The most important takeaway for me was not the communication with others, but… internal dialogue. I think of myself as a kind person, so I didn’t have to work on the basics. Thanks to NVC I now remember about one thing when talking to others – their point of view. That changes a lot. It’s easier to understand the reasoning and wording of other people.

Back to the internal dialogue thing! The book showed me something that I never considered – I’m too hard on myself. I was raised in a way that makes my life hard sometimes, and the book helped me realize that. I’ve read it a few months back, and now I’m sure I have to revisit it soon…

Think like a game designer

Charlie Cleveland recommended this read to the UW team. I wasn’t ever interested in game design, so I decided to finally change that and check out the book. Justin Gary’s work has a subtitle “the step-by-step guide to unlocking your creative potential”. I never had any great game ideas, so I doubted that.

After reading it I had to admit that I was surprised. Gary’s systematic apporach to design seems like a no-nonsense approach that could produce game ideas that could be easily verified. I wish I had time to verify that, haha.

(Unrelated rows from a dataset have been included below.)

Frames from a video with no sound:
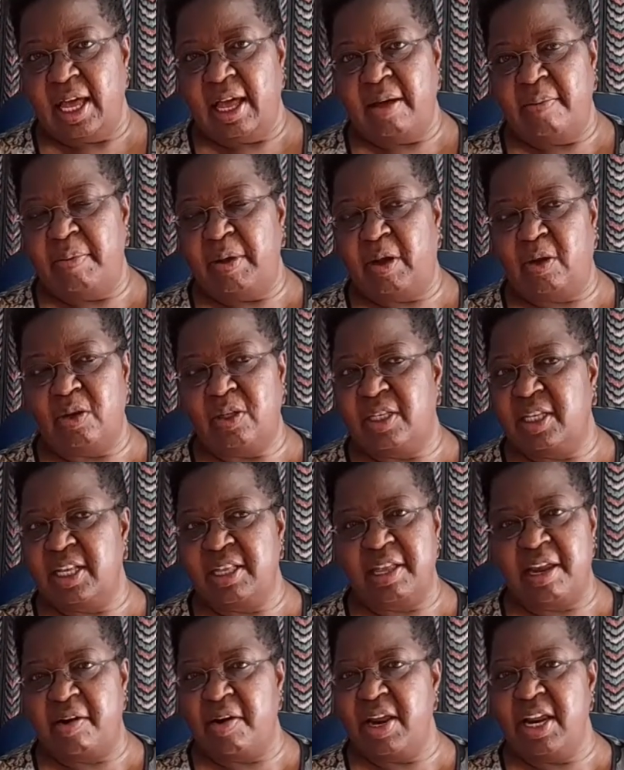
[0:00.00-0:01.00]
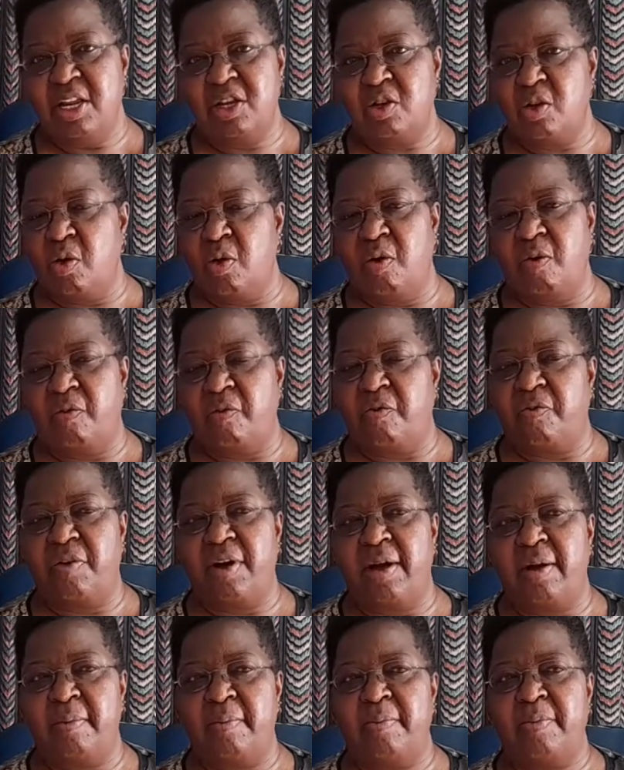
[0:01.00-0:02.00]
because the range of
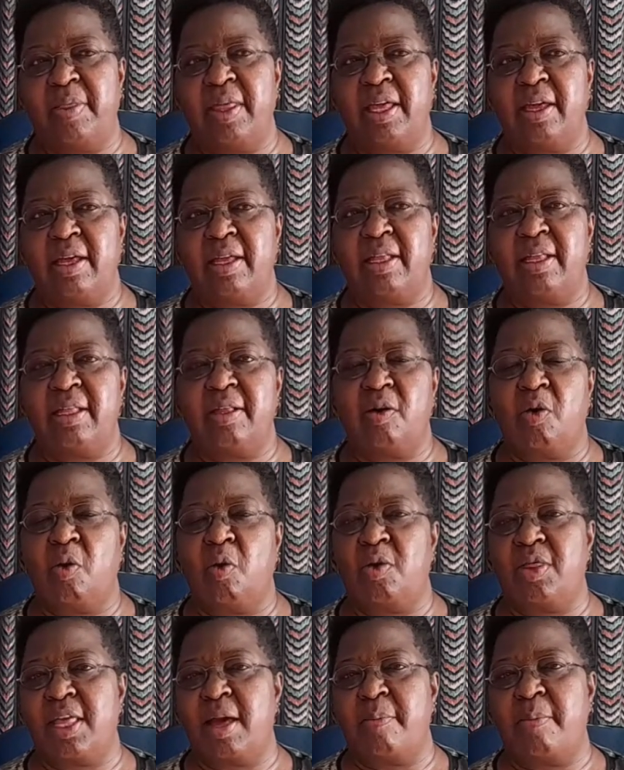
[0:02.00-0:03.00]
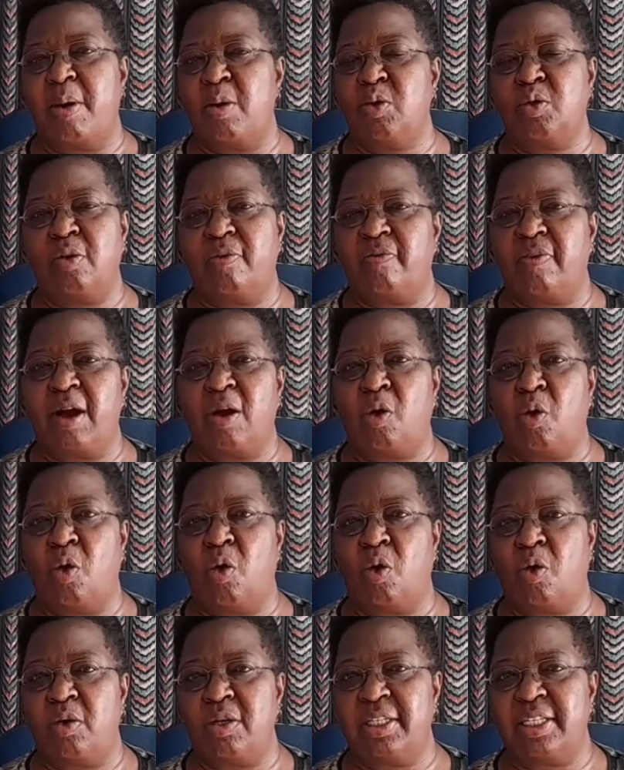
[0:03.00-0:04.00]
the amount of alcohol
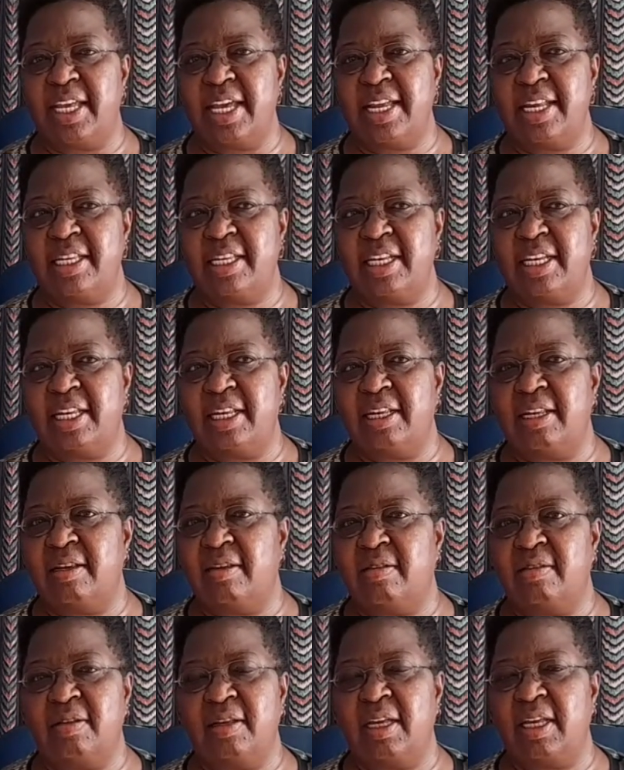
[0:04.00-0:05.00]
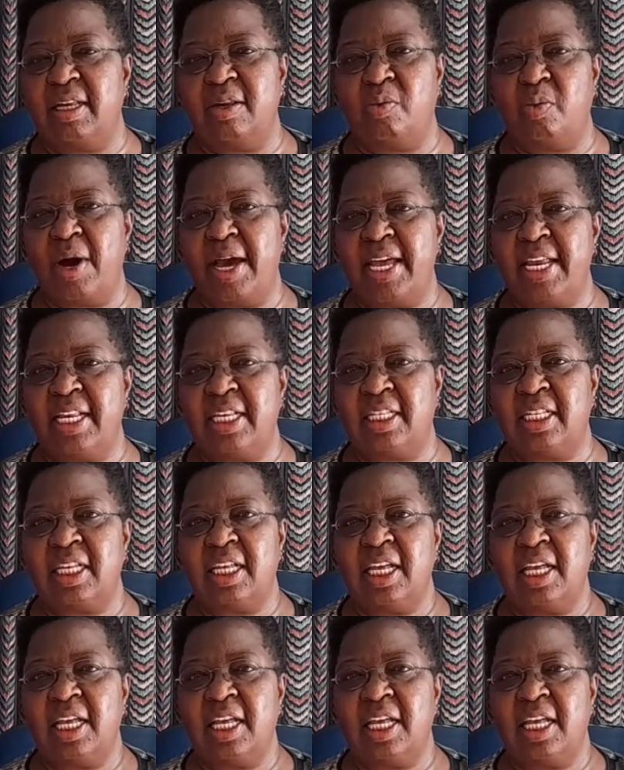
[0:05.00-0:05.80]
contained in wines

Contents, for future reference:

Part I Understanding Design 19
Chapter 1 Learning Fundamentals 21
Chapter 2 Getting Started 25
Chapter 3 Overcoming Obstacles 35

Part II Learning the Core Design Loop 39
Chapter 4 The Steps of the Core Design Loop 41
Chapter 5 Inspiring 43
Chapter 6 Framing 53
Chapter 7 Brainstorming 59
Chapter 8 Prototyping 69
Chapter 9 Testing 77
Chapter 10 Iterating 85

Part III Refining Your Designs 91
Chapter 11 The Phases of Design 93
Chapter 12 Engine Design 101
Chapter 13 Engine Development 113
Chapter 14 Component Design 119
Chapter 15 Component Development 125
Chapter 16 Polish 131

Part IV Building Great Games 143
Chapter 17 What Makes Games Great? 145
Chapter 18 Elegance 147
Chapter 19 Excitement 155
Chapter 20 Depth 161
Chapter 21 Motivation 169
Chapter 22 Engagement 177

Part V Making Money 185
Chapter 23 Monetizing Games 187
Chapter 24 How to Be a Professional Game Designer 193
Chapter 25 How Can I Get My Game Published? 197
Chapter 26 Game Business Models 203
Chapter 27 How to Make Games That Last 211
A Final Note: Living the Lessons 217

Ansible in an hour

I stumbled upon a nice server automation course made by an expert I follow. I don’t do many tedious, repeatable tasks in my daily work, but I wanted to prepare for future.

Ansible is useful for bulk server configuration, application deployment, and other automation tasks. The course I finished is very compact, but it explains the most important topics:

  • Prepping Ansible for use (installation, management node, inventories)
  • Ad-hoc modules (running commands on all servers)
  • YAML configs (playbooks)
  • Facts, variables
  • Playbook creation (generating SSH keys, using variables, loops, groups, creating users, conditionals, file operations, tags, templates, firewall config)
  • External roles (using playbooks from Ansible Galaxy, Docker containers)
  • Creating own roles (complete web server setup example)
  • Ansible Lint (config validation)
  • Ansible Dynamic Inventory (useful for large server farms)
  • Ansible Vault (credentials storage)
  • Ansible AWX (free counterpart of Ansible Tower; a web interface for playbook management)

Looks like a quite useful, pretty complex tool. Sadly, most of the Linux servers I use are handled by Laravel ecosystem tools, so I might need to wait a while before putting Ansible to use.